On a personal level it has been a very enjoyable week including a performance of the Nutcracker by Northern Ballet on Saturday night. The choreography was excellent, costumes wonderful, sets created with great imagination and the music delivered with fantasia delight.
One aspect that stood out for me were the integration of
young dancers from the Elaine Milbourne Theatre Dance School (researched
their name) into the story where they dance with the adults but also as some of
the most delightful playful mice on their own. What a wonderful incentive for
young and gifted to pursue a difficult career whose creative output enchants by working with talented adults. This particular ballet from
Tchaikovsky is to my mind one of his most playfully imaginative and it was
wonderful to sit back and let my imagination run freely. Mmmm difficult today as I listen to a
recording and type this.
Music of a different form was provided by Celtic Woman on Wednesday at the Sage. The performance was slick, very professional with good but not brilliant vocals and excellent percussion. Id travel to hear those two guys with some great kit. The songs selected were those you’d find at the exit duty free shop at any Irish airport. Pretty girls in lovely dresses singing of sweet things. Would have been happy to take my mother, glad to have gone (once) but would not return. They are said to do very well in the USA. The song style was such a contrast to that of Christy Moore the other week at the same venue who delivered lyrics of passion and fire.
Saturdays lecture form the Explore programme was on Max Beckman and his Triptychs. Had to think twice when I saw the topic in print first. Three pictures linked thematically, yes thats it. Historically the two side panels were hinged to the centre picture and this mechanism was used particularly when used for religious themes during the Renaissance when the panels could be opened to reveal all three pictures at spiritually significant times. Nowadays its generally three pictures on a wall. Max’s themes were varied around such as the “Departure” shown here and he provided next to no guidance on what they were supposed to be saying. It was good learning to explore his various Triptychs noting symbolism common, to discuss with others and to learn about the artistic portrayal of complex ideas from a great lecturer Peter Quinn. Very much a wonderful working of the mind morning.
Thoughts on Tragic Paris
A few years ago when wondering in Vietnam I came across what was an American cigarette lighter from the “war” engraved “Fighting for peace is like fucking for chastity”. True: from observation rather than personal experience. The lighter is no longer with me but the words remain engraved on my mind. The Americans got beaten there (Vietnam) by a non conventional army and a few years after the French had been beaten in same country by the same army. Conventional armies are not good against non conventional ones.
What has transpired this weekend in Paris could have happened is so many other cities across Europe and frequently does in the Middle East but with far less media coverage.

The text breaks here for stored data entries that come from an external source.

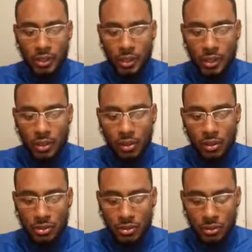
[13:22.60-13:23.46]
and then
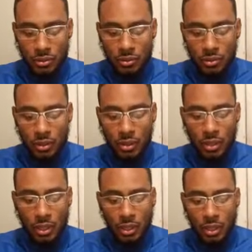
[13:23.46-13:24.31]
also
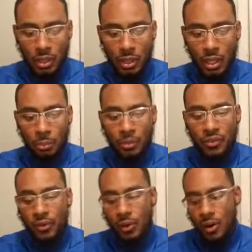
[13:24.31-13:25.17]

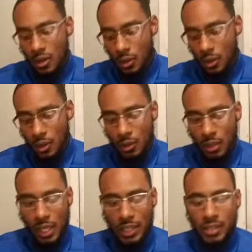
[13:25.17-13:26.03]
before our call,
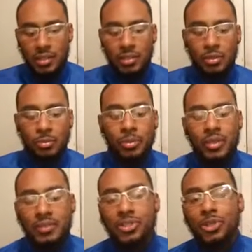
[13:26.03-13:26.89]
I did a little bit
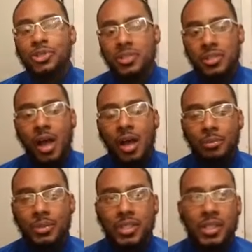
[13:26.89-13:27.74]
of search and
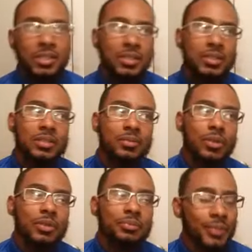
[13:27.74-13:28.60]
optimization.
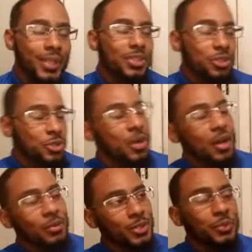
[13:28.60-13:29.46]
Well, not search and
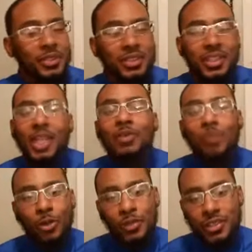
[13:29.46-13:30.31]
optimization, but
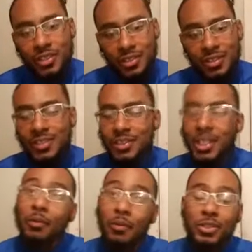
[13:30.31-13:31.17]
keyword research.
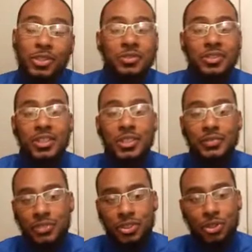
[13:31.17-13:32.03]
Keyword research is good
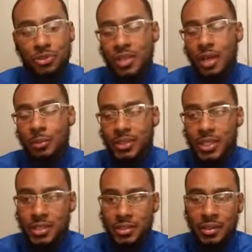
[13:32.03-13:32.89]
for search and
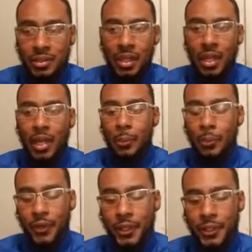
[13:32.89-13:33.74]
optimization,
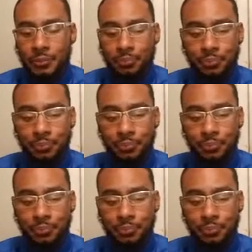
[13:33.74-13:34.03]
but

Our free and open society is vulnerable to such attacks by whomsoever carries them out. Last nights outing by myself to the Nutcracker was via public transport, through a crowded Grey street so joyful and lively to a packed theatre not too far removed in layout from that in Paris. I did not see a single policeman last night nor any trouble and so it should be. But so many opportunities to kill should ones mind be so evil.
However, there are several countries such as Iraq where life is not like that here at home. We as in the Western democracies removed a dictator there whom we did not like and replaced him with a weak and frail democracy exploited by crookedness and tribalism. In the resulting structural vacuum ISIS has exploited opportunities, recruiting those favoured by Saddam, seizing control of tracts of land and several important towns. An uprising in neighbouring Syria has allowed the ISIS cancer to spread there. The West is still involved in providing support to a weak Iraq army and weaker rebels in Syria. Vacuums are bad as evil thrives.
We are very quick to play the military card from Vietnam to Afghanistan because we have the best toys available but we are dangerously careless in our lack of forethought as to what will replace the mayhem. We learn lessons and dispense experience gained through blood as if a seasonal fashion. It is great to hear of peace conferences such as planned for Syria but without embedding democratic structures such as a free press, education equality, judicial processes, property rights, ensuring personal security and safety to name a few basics then we will create another demonic structure such as Libya etc and not a democratic one.
We bomb others with impunity via drones, long range missiles
which makes it seem safely clinical and risk free (to us). Blood and guts are delivered via tv pictures without texture or odour and we have
seen so many of those that we are emotionally desensitised. My artist of the week
Max Beckman had a nervous breakdown during World War 1 when he served as a
medical orderly because of the horrors on the Eastern front not that the
Western was much better. War up close is awful: It should be the last option
not the first. If we wish to carry on fighting for “peace” we should realise it
can be on our doorstep too. We should therefore learn not to be shocked if
others wish to kill us because war has no rules. I hope we can do better but fear we prefer the roll of the drum, the flashy toys and pressed uniforms.
Yoga this weekend has pushed and challenged me and must start practising during the week as I see opportunities to improve.